Description of Study Area
The study area, composed of the State of Delaware, is in the Mid-Atlantic region of the United States. Delaware lies between lat 38°27' and 39°51' N. and long 75°04' and 75°48' W. and is bordered on the north by Pennsylvania, on the west and south by Maryland, on the east by Delaware Bay, and the Atlantic Ocean in the southeast section of the State (fig. 1). The State of New Jersey is on the eastern shore of the Delaware River and Delaware Bay. Delaware has a land area of 1,954 square miles (mi2) and a 2020 population of 986,809, an increase of 1.04 percent from 2019 (Macrotrends, 2021).

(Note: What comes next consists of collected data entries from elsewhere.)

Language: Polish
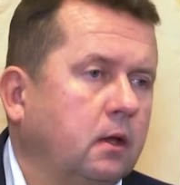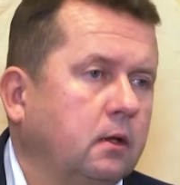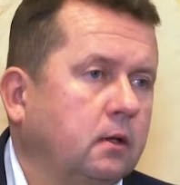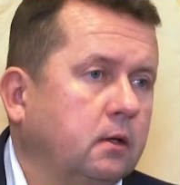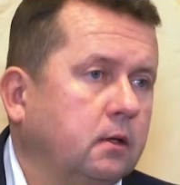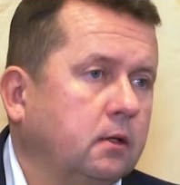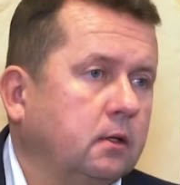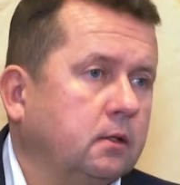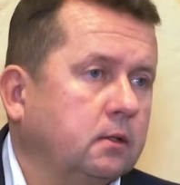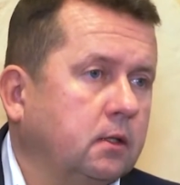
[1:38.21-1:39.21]

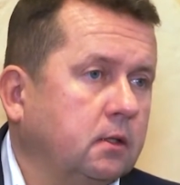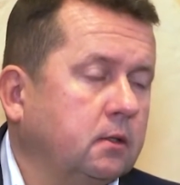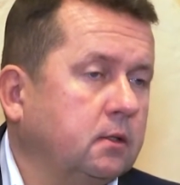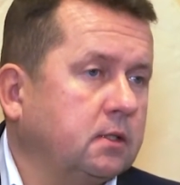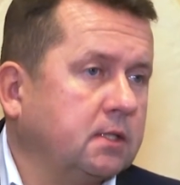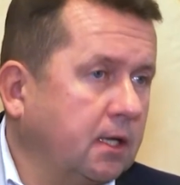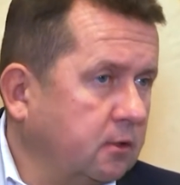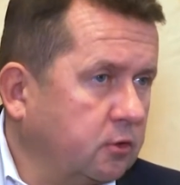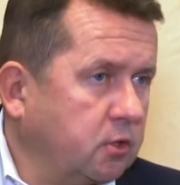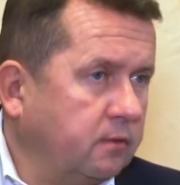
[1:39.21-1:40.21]
E, kiedy stal
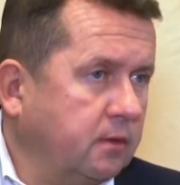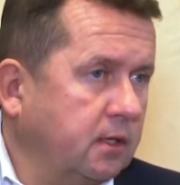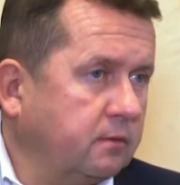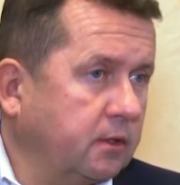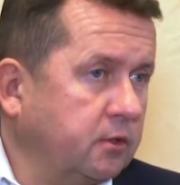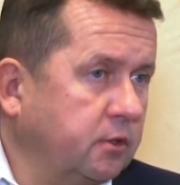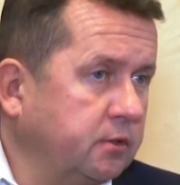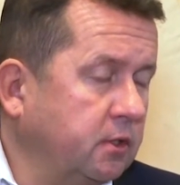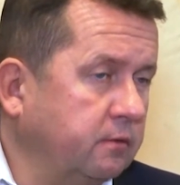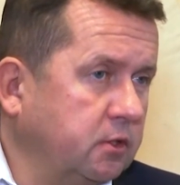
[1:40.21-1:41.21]
kosztowała
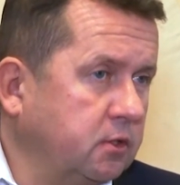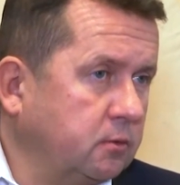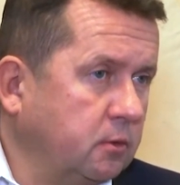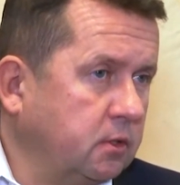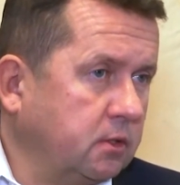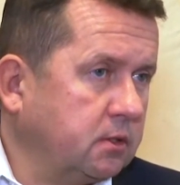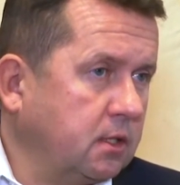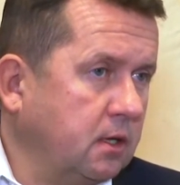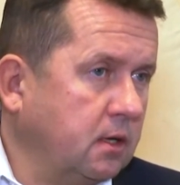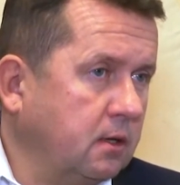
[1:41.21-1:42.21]
2200 zł
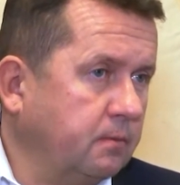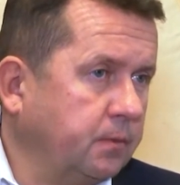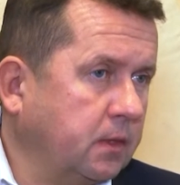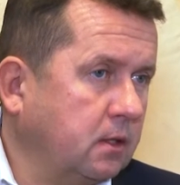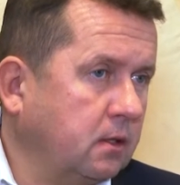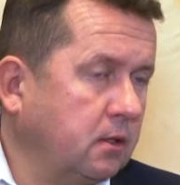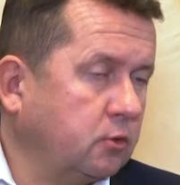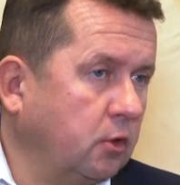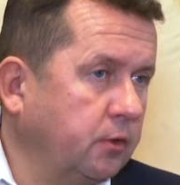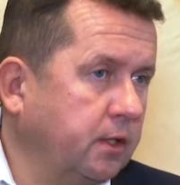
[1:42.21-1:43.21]
za e,
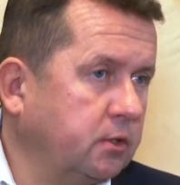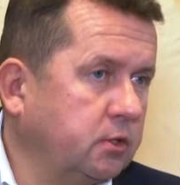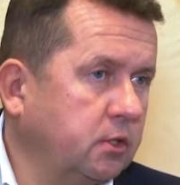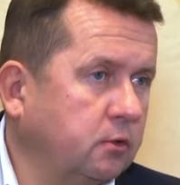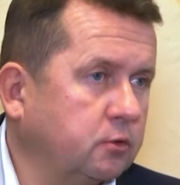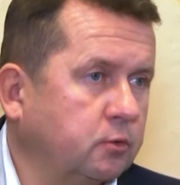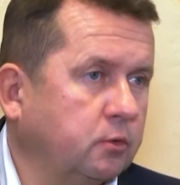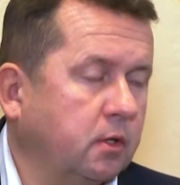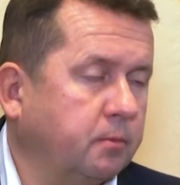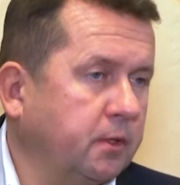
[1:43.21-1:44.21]
tonę, dzisiaj
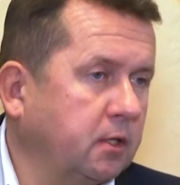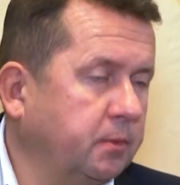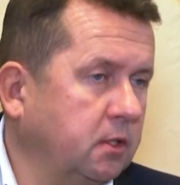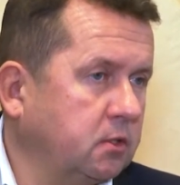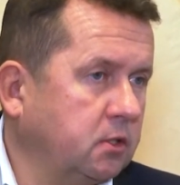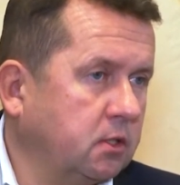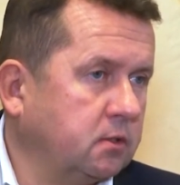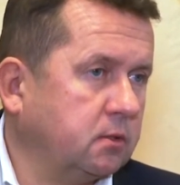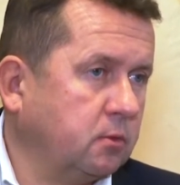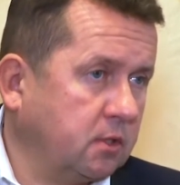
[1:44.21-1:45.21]
kosztuje ponad
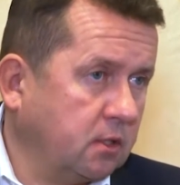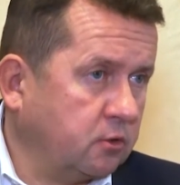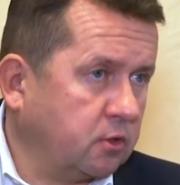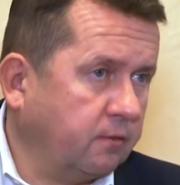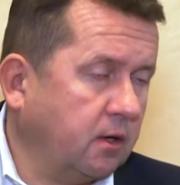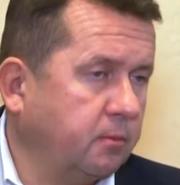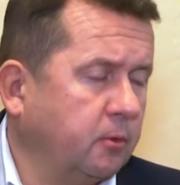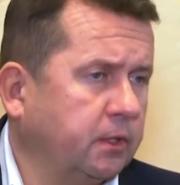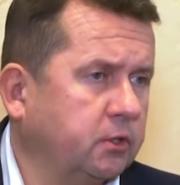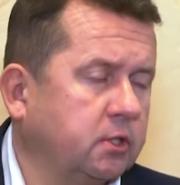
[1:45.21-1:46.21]
5000 zł, a kosztowała
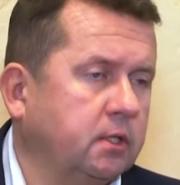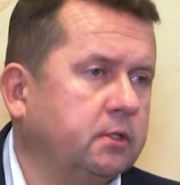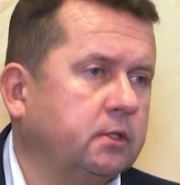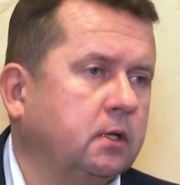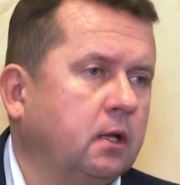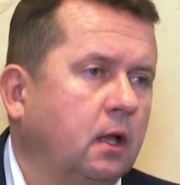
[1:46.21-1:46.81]
ponad 6.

The climate in the study area is generally temperate (Ries and Dillow, 2006). The mean annual temperature across Delaware ranges from about 54 degrees Fahrenheit (° F) in northern New Castle County to 58.1° F along the Atlantic coast of southern Delaware. Mean annual precipitation is about 45 inches statewide (Delaware State Climatologist, 2021). The precipitation is distributed fairly evenly throughout the year, though with greater precipitation surplus (precipitation minus potential evapotranspiration) during the winter and spring months. Annual peak flows in the State are triggered by a mix of frontal storms with rain and melting snow in the spring, thunderstorms in the summer, and tropical storms and hurricanes in the summer and fall (Ries and Dillow, 2006). Annual low-flow periods are the result of extended periods with minimal rainfall that occur periodically, generally between July and October.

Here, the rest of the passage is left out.